Empanadas can be first attributed to the Spanish, who brought them to Latin America and the Philippines. The Spanish fill wheat pastry with cod, tuna or chorizo and either fry or bake the pastry to golden brown perfection. In Colombia, however, we use a corn-based dough and utilize a variety of fillings, although the most popular is beef and potato. We almost always fry our empanadas instead of baking them. One more key component to a great Colombian empanada: the aji. Also known as picante, aji is Colombian hot sauce. It’s made with vinegar, lime juice, green onions, cilantro and a combination of peppers. Aji can nearly always be found tableside at any Colombian restaurant or passed down as an heirloom recipe in people’s homes. Simply take your first bite of hot, flaky empanada, then pour this spicy concoction into the gap you left. However you choose to do it, the combination of aji and empanada is a must. The heat and acidity of aji cuts the tasty grease from the fried corn and the salty, meaty filling, all of which are an easy road to snack food nirvana. Did I mention that empanadas make great drunk end-of-night food?

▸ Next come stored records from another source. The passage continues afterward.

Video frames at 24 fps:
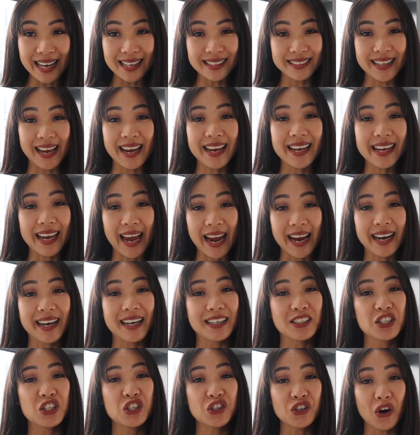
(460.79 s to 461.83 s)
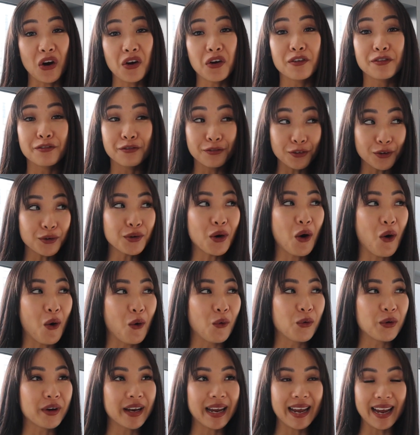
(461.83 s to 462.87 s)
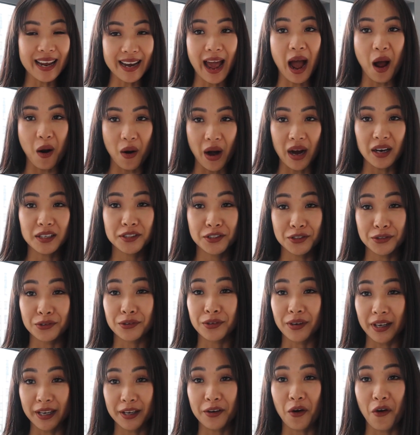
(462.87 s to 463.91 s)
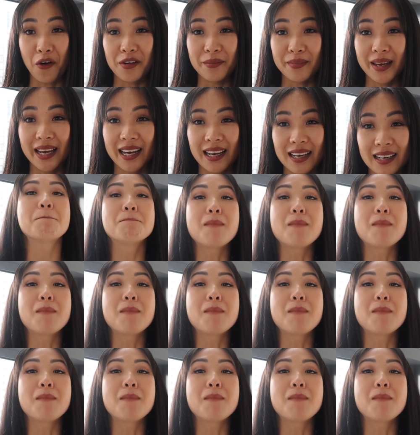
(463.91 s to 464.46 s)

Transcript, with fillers: as they gain a stronger foothold in our actual economy.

What’s most endearing about empanadas to me, and perhaps many other Colombians, is what they mean to our heritage. Colombia, like all Latin countries, is very family-oriented and passes down cultural and culinary traditions from generation to generation. Every Colombian might have a favorite bakery, fast food joint or restaurant where they can recommend the best empanadas (in their humble opinions); but when asked about their all-time favorite, it’s guaranteed to be their mother’s, aunt’s, grandmother’s, or maybe even father’s recipe. We’ve popularized this dish so much that it’s become easily the most recognizable Colombian dish. That said, it’s nice to see Colombia, scrutinized as it is at times, maintaining such an identifiable tradition, even if it’s just a dish. Needless to say, Colombians everywhere have a lot to be thankful for on this day of our independence, and I’d like to think that the empanada is only but a small detail of that. Que viva Colombia!